Were we too hasty in assigning all BriLife rights to NRx? In general, why does Israel keep selling their brains instead of using them to produce ingenious ideas at home and sell them abroad?

We have the ideal location for such a plant: Yeroham, the developing city of the Negev, with a population of 10,000. Yeroham Mayor Tal Ohana says there is a detailed plan to start up a vaccine factory in her city. She said she hopes IIBR can start manufacturing BriLife, after FDA approval. But Shapira is skeptical.

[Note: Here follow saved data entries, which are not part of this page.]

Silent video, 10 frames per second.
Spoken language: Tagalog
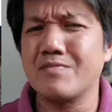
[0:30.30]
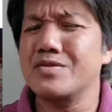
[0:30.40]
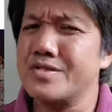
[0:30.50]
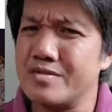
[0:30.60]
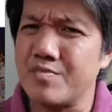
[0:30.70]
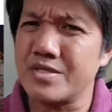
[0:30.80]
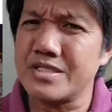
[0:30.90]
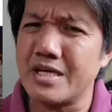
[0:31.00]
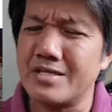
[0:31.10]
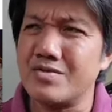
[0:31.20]
por
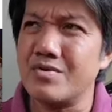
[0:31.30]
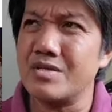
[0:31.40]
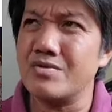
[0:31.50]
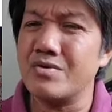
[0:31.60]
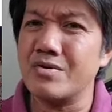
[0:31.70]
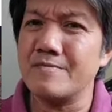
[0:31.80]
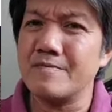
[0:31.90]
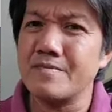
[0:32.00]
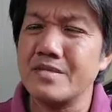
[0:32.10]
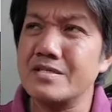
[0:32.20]
Santo, ano ho,
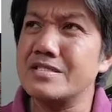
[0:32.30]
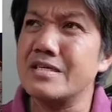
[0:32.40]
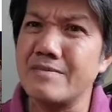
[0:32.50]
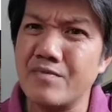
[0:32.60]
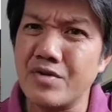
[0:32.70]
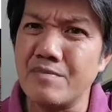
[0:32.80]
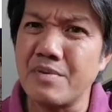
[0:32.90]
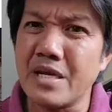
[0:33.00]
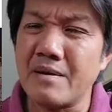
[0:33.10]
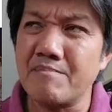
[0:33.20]
si
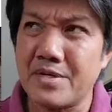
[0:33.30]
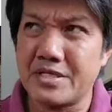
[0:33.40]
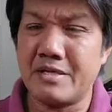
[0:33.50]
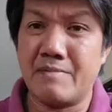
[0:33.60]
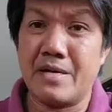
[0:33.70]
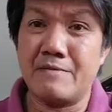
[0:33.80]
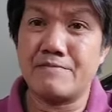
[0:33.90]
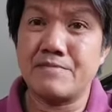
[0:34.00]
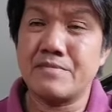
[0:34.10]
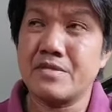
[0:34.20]
Kibuloy pala ang biktima.
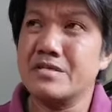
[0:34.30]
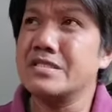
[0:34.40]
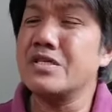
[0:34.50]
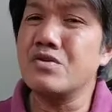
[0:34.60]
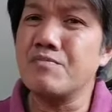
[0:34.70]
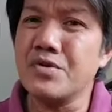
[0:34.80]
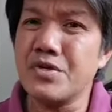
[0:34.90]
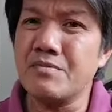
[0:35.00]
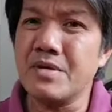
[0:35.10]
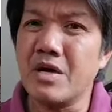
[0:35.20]
Sino
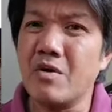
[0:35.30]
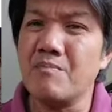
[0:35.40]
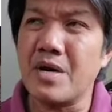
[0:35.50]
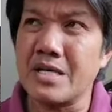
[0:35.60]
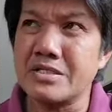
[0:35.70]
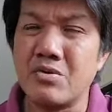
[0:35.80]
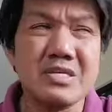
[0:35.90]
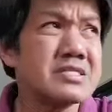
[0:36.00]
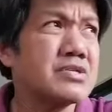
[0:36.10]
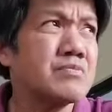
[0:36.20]
po yung mga
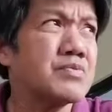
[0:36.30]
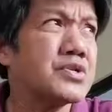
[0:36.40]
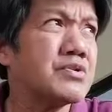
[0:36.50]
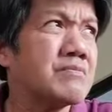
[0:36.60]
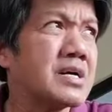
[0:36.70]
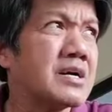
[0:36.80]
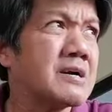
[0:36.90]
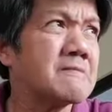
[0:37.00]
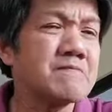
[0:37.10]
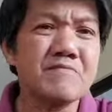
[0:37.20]
oppressor? Sino po yung
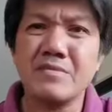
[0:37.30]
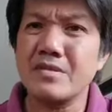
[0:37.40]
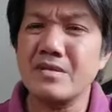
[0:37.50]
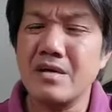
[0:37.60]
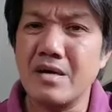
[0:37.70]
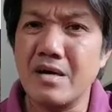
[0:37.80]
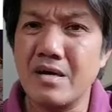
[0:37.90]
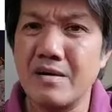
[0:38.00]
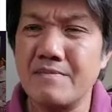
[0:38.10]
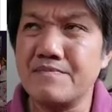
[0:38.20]
mga
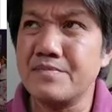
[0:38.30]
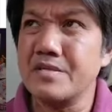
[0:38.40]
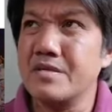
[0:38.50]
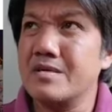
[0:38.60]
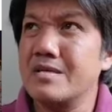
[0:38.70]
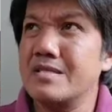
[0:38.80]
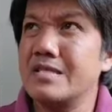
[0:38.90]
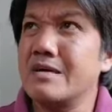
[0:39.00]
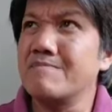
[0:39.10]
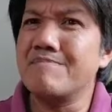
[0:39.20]
um,
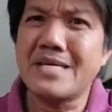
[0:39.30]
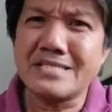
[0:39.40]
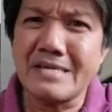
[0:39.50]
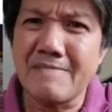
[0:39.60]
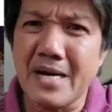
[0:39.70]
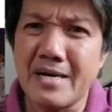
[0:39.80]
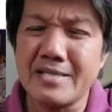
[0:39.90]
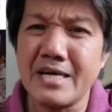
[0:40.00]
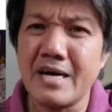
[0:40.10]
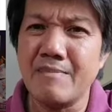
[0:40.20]
ng biktima
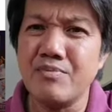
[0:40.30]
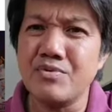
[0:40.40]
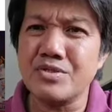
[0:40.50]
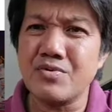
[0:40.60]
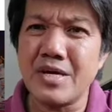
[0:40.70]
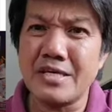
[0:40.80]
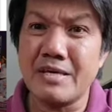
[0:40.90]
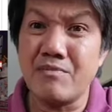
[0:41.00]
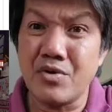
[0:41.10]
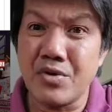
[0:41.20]
ng abuso
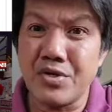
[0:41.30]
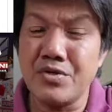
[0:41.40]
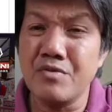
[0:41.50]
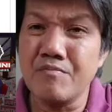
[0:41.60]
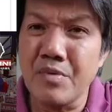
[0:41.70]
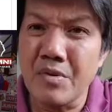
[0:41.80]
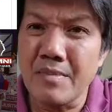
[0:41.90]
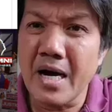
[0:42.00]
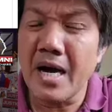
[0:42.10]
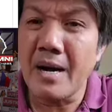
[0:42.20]
kay Kibuloy? Yun
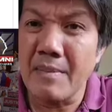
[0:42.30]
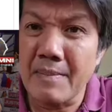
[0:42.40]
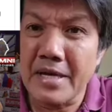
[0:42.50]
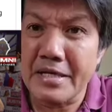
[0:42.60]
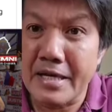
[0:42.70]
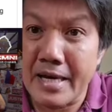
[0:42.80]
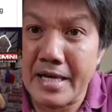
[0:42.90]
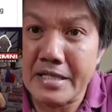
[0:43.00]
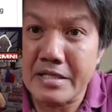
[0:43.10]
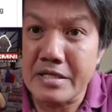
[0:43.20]
pong mga
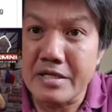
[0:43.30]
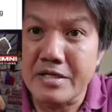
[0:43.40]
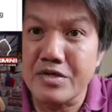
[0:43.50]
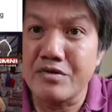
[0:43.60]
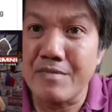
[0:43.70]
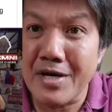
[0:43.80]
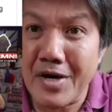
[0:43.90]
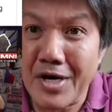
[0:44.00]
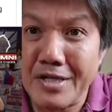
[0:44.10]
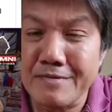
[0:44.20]
kababaihan. Yun ba
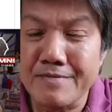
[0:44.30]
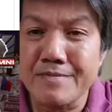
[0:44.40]
yan?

The proposed Defense budget for 2022 amounts to a whopping 58 billion NIS ($ 17.8 billion). A single F-35 jet fighter plane costs $ 110 million, and Israel has decided to buy 14 more. Shapira told Hoffman that the government invested just NIS 176 million ($ 55 million) in BriLife, a small fraction of what Pfizer, Moderna and Astra-Zeneca invested in their vaccines.

Israel could build a BriLife vaccine factory for less than the defense budget rounding error, or the cost of an F-35. It would strategically protect us much more than that single F-35.

The Israeli vaccine may well be the victim of sad grammar. For Brilife, “yes, we can” has become “well, yes, maybe we could have, but …”

And that is a sham.

Postscript: On August 30, the World Health Organization announced that it was tracking a “[COVID-19] variant of interest, known as Mu, which carries “key mutations … associated with increased transmissibility and reduced immune protection.” Mu represents 39% of all cases in Colombia and 13% in Ecuador, places where its prevalence “has constantly increased.”